Postulates of quantum mechanics: Schrödinger equation and propagators

References: Shankar, R. (1994), Principles of Quantum Mechanics, Plenum Press. Section 4.3.

The first three postulates of quantum mechanics concern the properties of a quantum state. The fourth postulate concerns how states evolve with time. The postulate simply states that in non-relativistic quantum mechanics, a state satisfies the Schrödinger equation:

\displaystyle i\hbar\frac{\partial}{\partial t}\left|\psi\right\rangle =H\left|\psi\right\rangle \ \ \ \ \ (1)


where {H} is the Hamiltonian, which is obtained from the classical Hamiltonian by means of the other postulates of quantum mechanics, namely that we replace all references to the position {x} by the quantum position operator {X} with matrix elements (in the {x} basis) of

\displaystyle \left\langle x^{\prime}\left|X\right|x\right\rangle =\delta\left(x-x^{\prime}\right) \ \ \ \ \ (2)

and all references to classical momentum {p} by the momentum operator {P} with matrix elements

\displaystyle \left\langle x^{\prime}\left|P\right|x\right\rangle =-i\hbar\delta^{\prime}\left(x-x^{\prime}\right) \ \ \ \ \ (3)

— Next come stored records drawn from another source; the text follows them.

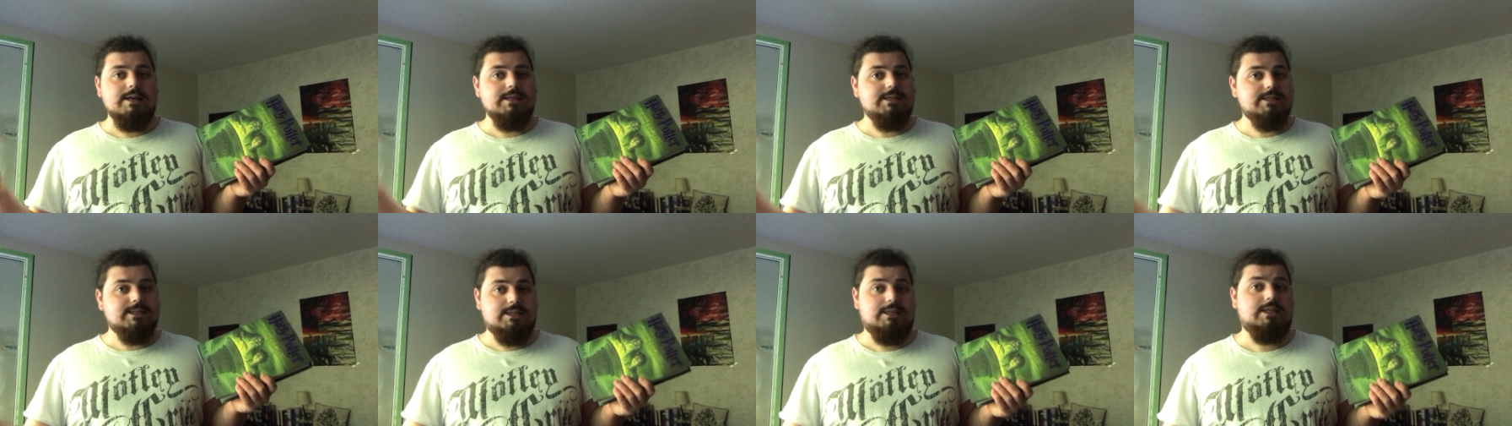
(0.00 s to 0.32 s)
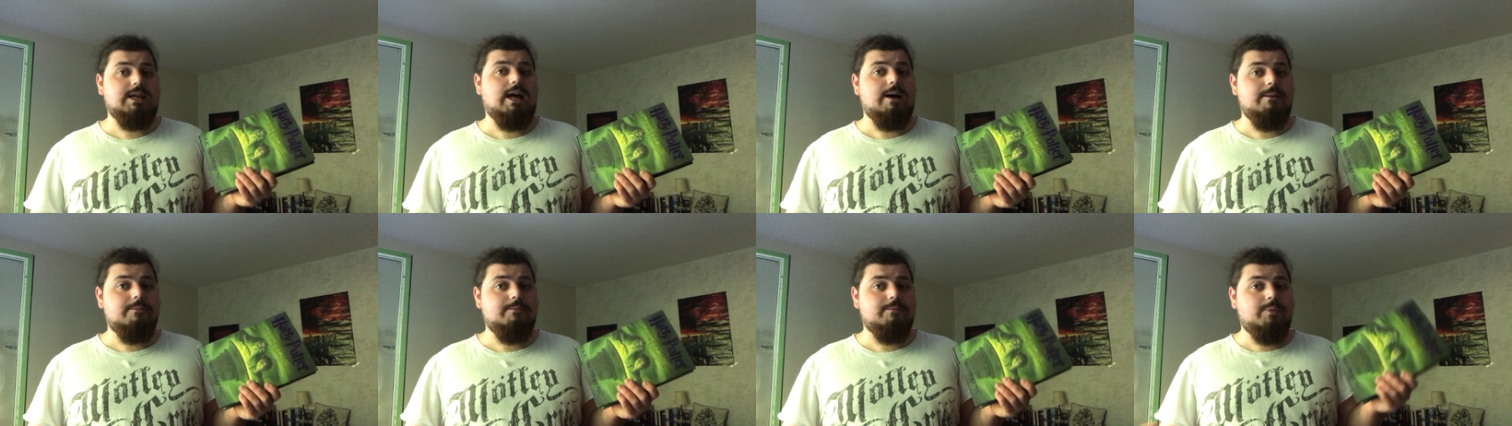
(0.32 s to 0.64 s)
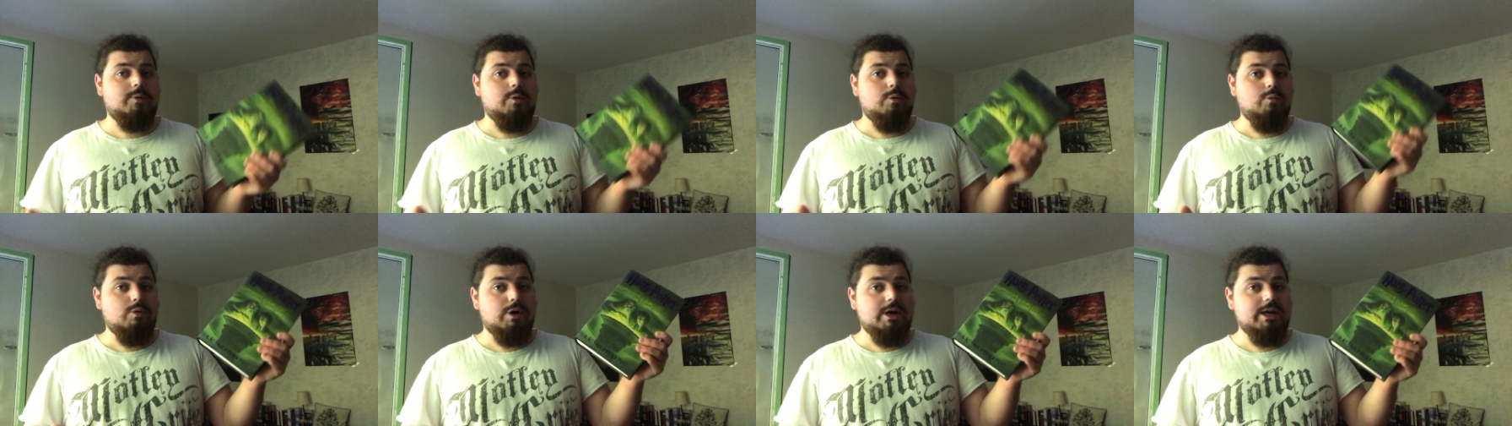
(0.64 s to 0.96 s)

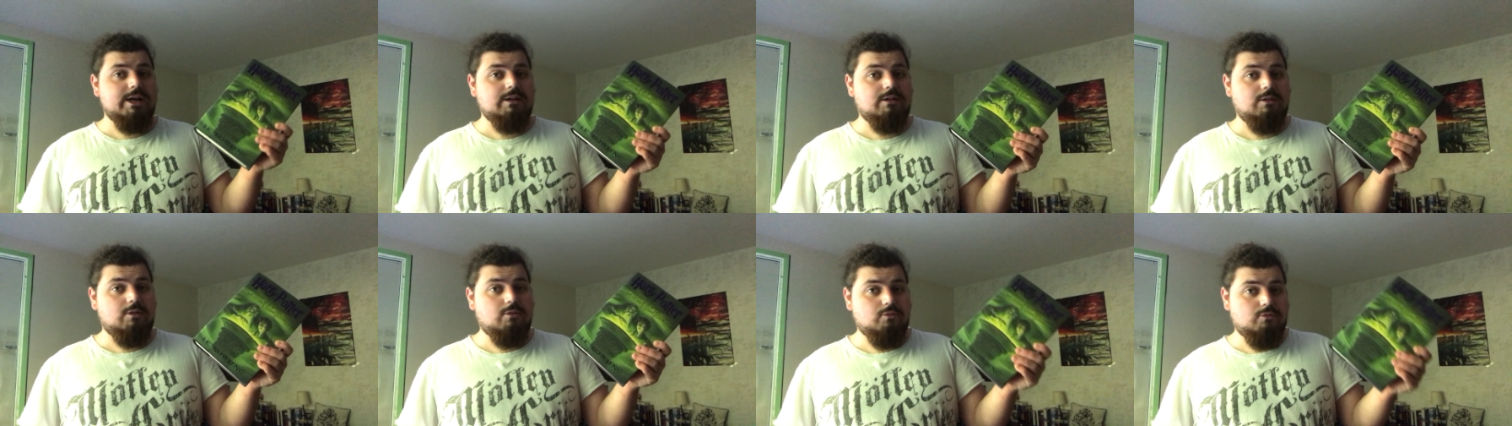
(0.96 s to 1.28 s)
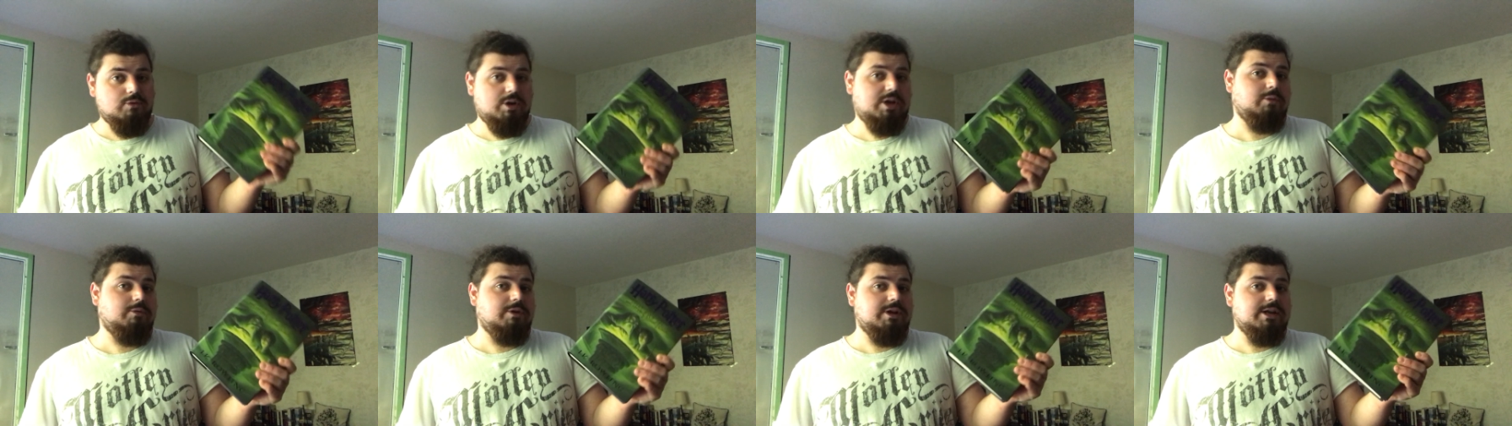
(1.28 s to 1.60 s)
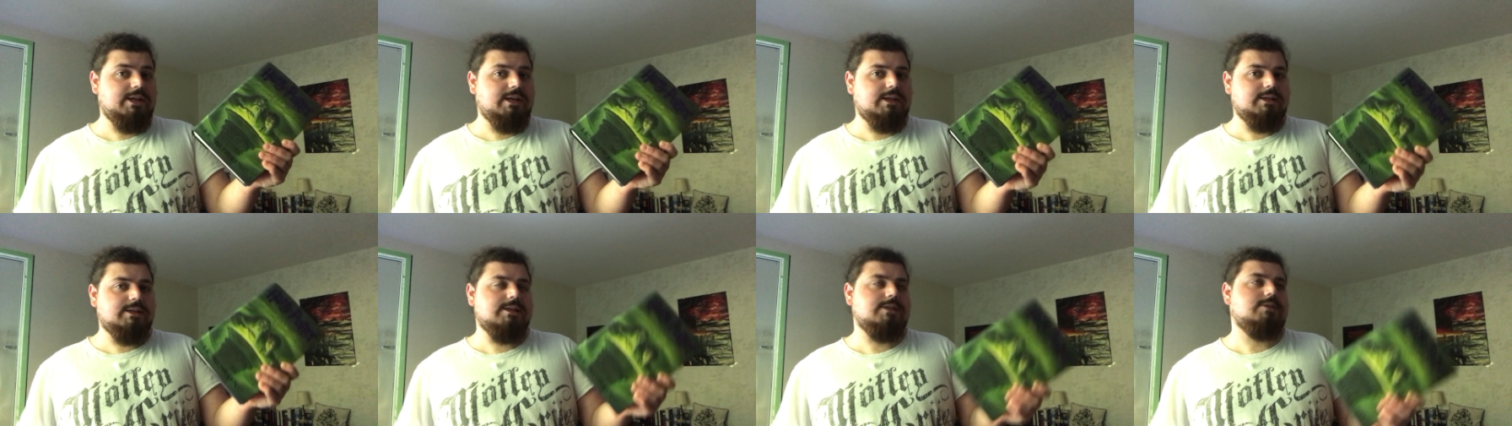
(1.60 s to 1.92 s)
slump while
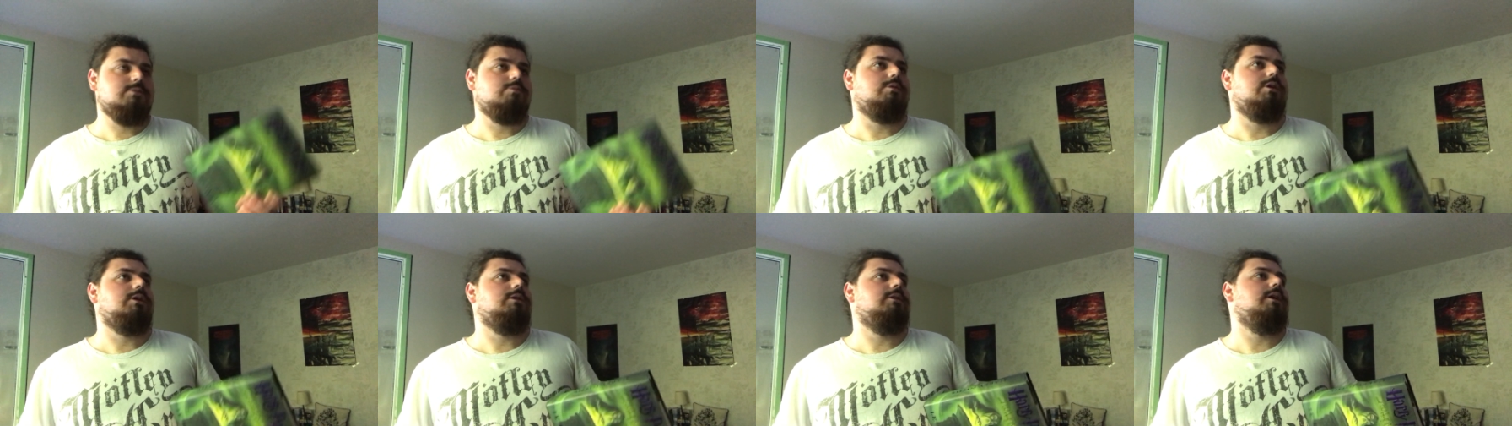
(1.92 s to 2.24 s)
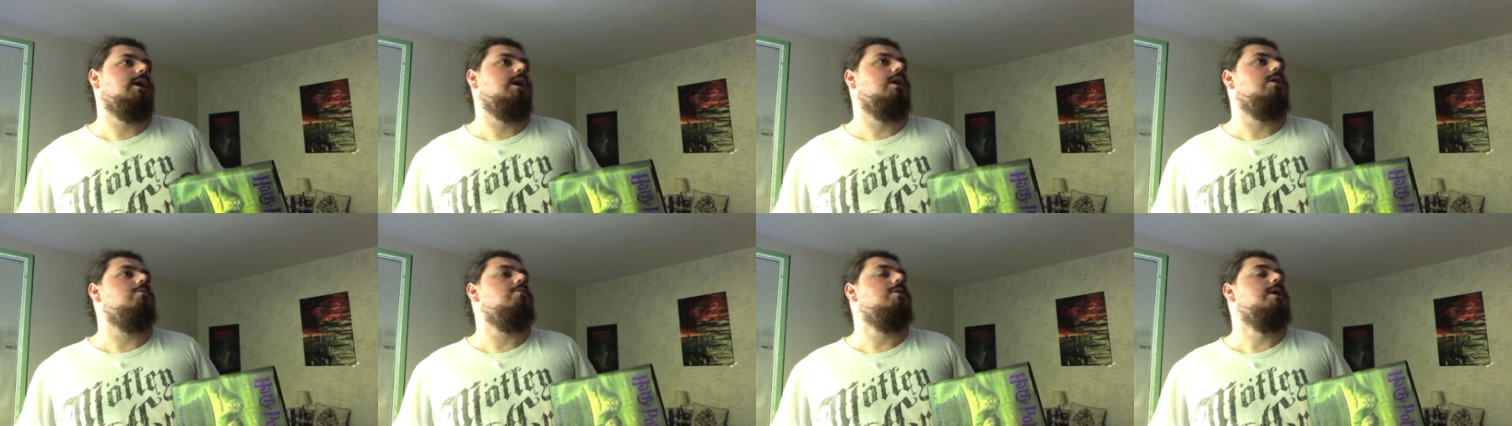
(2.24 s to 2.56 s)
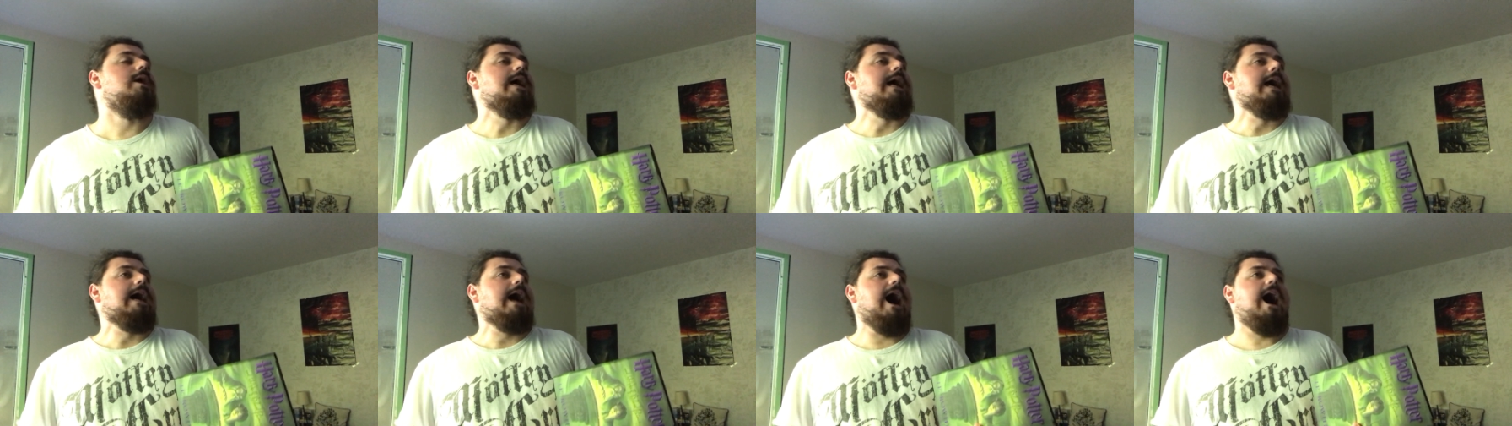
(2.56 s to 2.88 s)
rereading this one now,
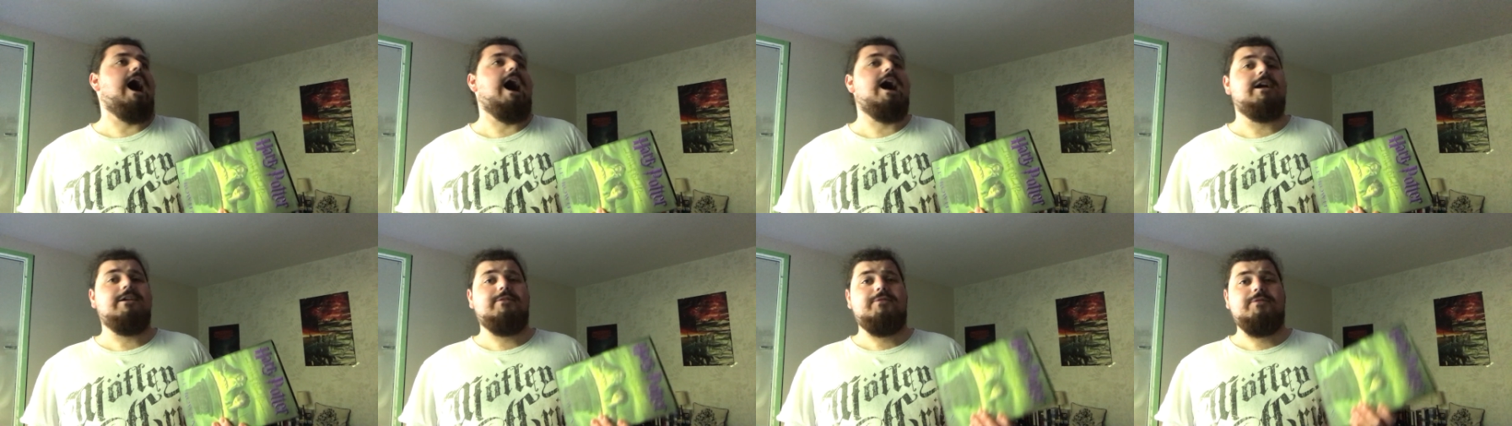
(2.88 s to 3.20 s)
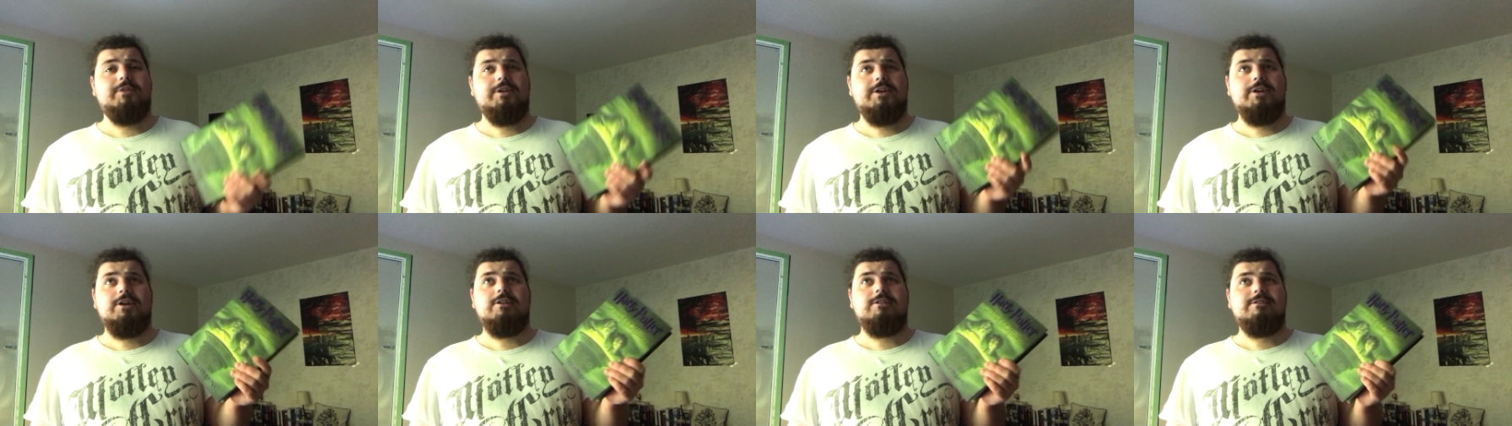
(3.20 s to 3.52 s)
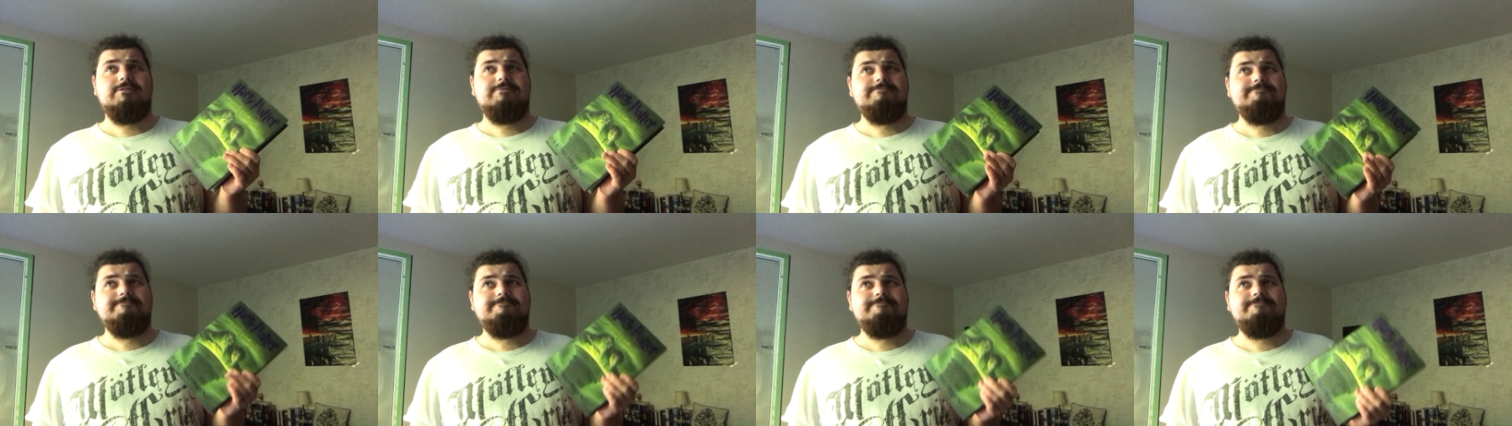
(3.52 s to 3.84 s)
I
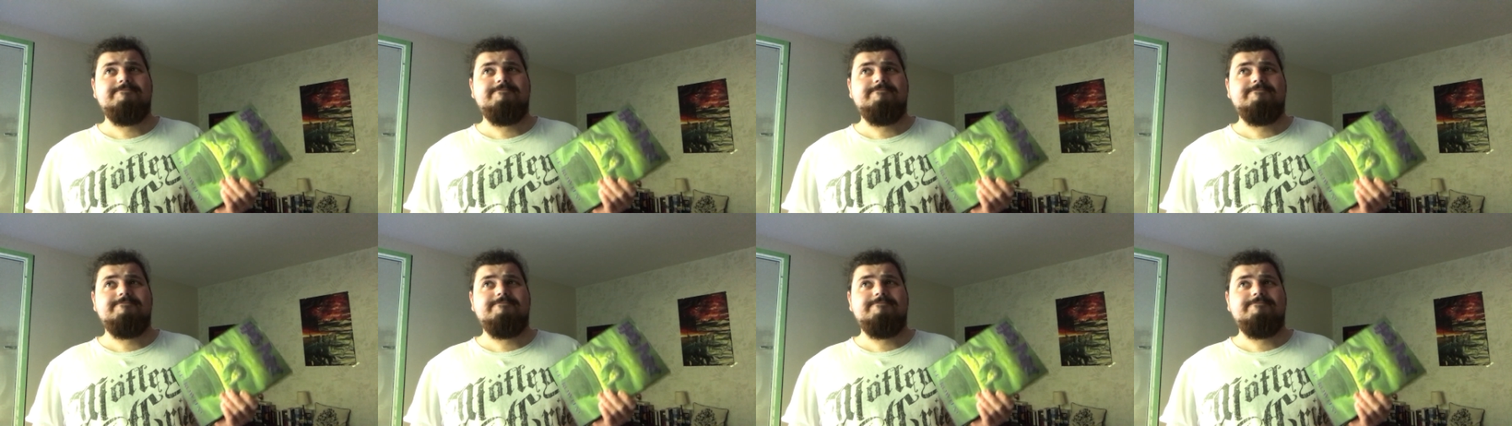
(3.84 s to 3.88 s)
feel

Although we’ve posted many articles based on Griffiths’s book in which we solved the Schrödinger equation, the approach taken by Shankar is a bit different and, in some ways, a lot more elegant. We begin with a Hamiltonian that does not depend explicitly on time, and then by observing that, since the Schrödinger equation contains only the first derivative with respect to time, The time evolution of a state can be uniquely determined if we specify only the initial state {\left|\psi\left(0\right)\right\rangle }. [A differential equation that is second order in time, such as the wave equation, requires both the initial position and initial velocity to be specified.]

The solution of the Schrödinger equation is then found in analogy to the approach we used in solving the coupled masses problem earlier. We find the eigenvalues and eigenvectors of the Hamiltonian in some basis and use these to construct the propagator {U\left(t\right)}. We can then write the solution as

\displaystyle \left|\psi\left(t\right)\right\rangle =U\left(t\right)\left|\psi\left(0\right)\right\rangle \ \ \ \ \ (4)


For the case of a time-independent Hamiltonian, we can actually construct {U\left(t\right)} in terms of the eigenvectors of {H}. The eigenvalue equation is

\displaystyle H\left|E\right\rangle =E\left|E\right\rangle \ \ \ \ \ (5)

where {E} is an eigenvalue of {H} and {\left|E\right\rangle } is its corresponding eigenvector. Since the eigenvectors form a vector space, we can expand the wave function in terms of them in the usual way

\displaystyle \left|\psi\left(t\right)\right\rangle \displaystyle = \displaystyle \sum\left|E\right\rangle \left\langle E\left|\psi\left(t\right)\right.\right\rangle \ \ \ \ \ (6)
\displaystyle \displaystyle \equiv \displaystyle \sum a_{E}\left(t\right)\left|E\right\rangle \ \ \ \ \ (7)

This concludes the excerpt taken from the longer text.